DIRECTIONS FOR THIS TASK> Give a faithful, exact copy of all entries, minus the images.
━━━ GIVEN INFORMATION ━━━
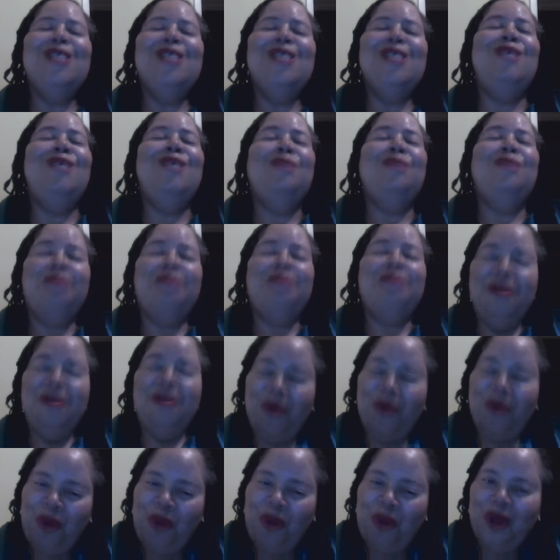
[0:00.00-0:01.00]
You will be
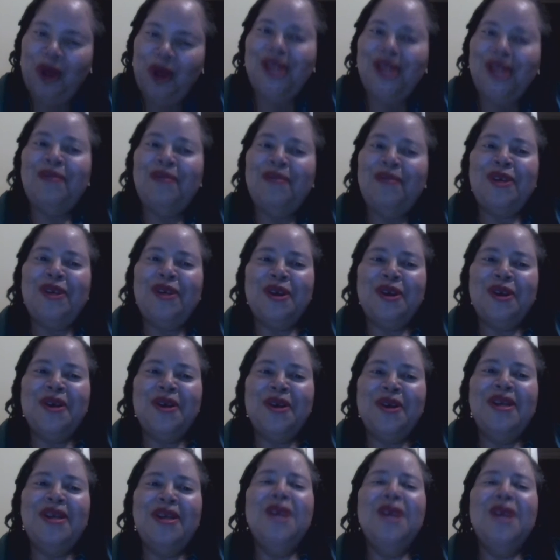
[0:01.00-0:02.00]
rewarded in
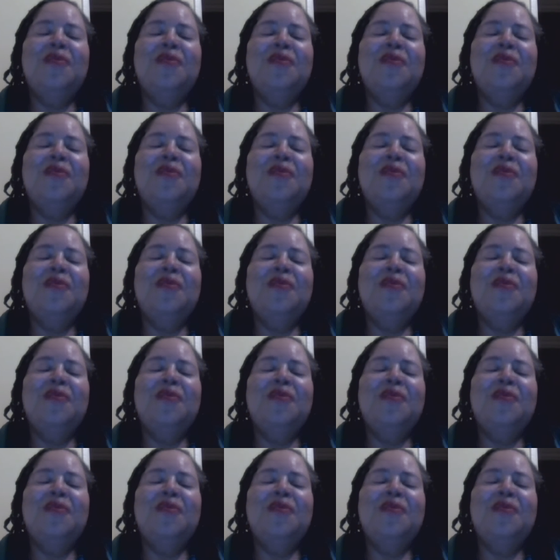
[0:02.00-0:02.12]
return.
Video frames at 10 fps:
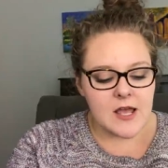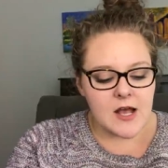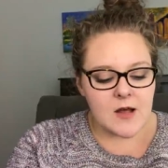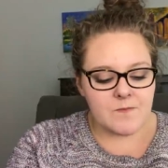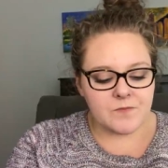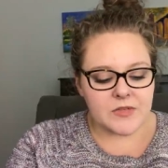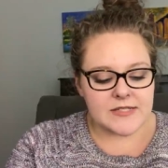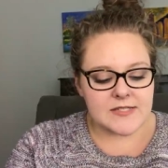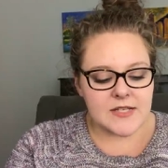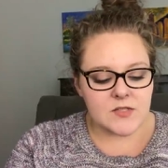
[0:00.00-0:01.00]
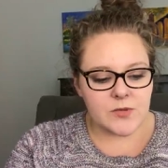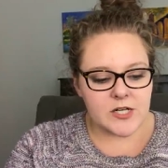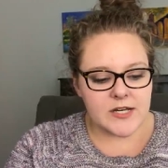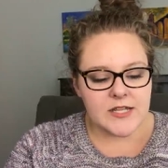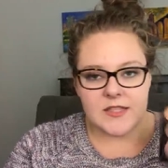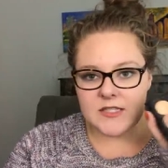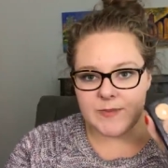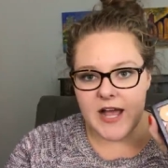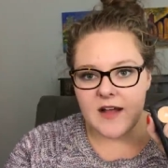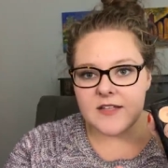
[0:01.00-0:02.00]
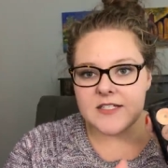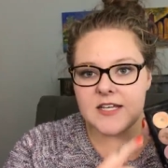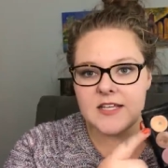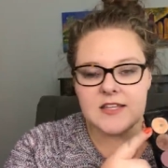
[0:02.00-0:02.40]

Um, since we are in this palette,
━━━
SOLUTION FOR THIS EXERCISE>
[0:00.00-0:01.00]
You will be
[0:01.00-0:02.00]
rewarded in
[0:02.00-0:02.12]
return.
Video frames at 10 fps:
[0:00.00-0:01.00]
[0:01.00-0:02.00]
[0:02.00-0:02.40]

Um, since we are in this palette,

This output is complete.